→ **ASSIGNED TASK**
When you find the line with "[0:08.00-0:09.00]" among the records below, reproduce it and each line after it exactly, ending with the line with "[0:14.00-0:14.20]".

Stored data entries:
════

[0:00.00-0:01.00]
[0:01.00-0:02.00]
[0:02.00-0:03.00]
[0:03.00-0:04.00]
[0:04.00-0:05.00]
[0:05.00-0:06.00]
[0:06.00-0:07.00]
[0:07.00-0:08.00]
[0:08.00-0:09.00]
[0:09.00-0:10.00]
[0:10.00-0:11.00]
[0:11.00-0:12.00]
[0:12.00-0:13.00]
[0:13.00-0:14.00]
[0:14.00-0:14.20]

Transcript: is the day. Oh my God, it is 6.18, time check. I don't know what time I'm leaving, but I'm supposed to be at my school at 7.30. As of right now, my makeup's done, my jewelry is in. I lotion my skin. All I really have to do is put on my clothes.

════

→ **EXPECTED ANSWER**
[0:08.00-0:09.00]
[0:09.00-0:10.00]
[0:10.00-0:11.00]
[0:11.00-0:12.00]
[0:12.00-0:13.00]
[0:13.00-0:14.00]
[0:14.00-0:14.20]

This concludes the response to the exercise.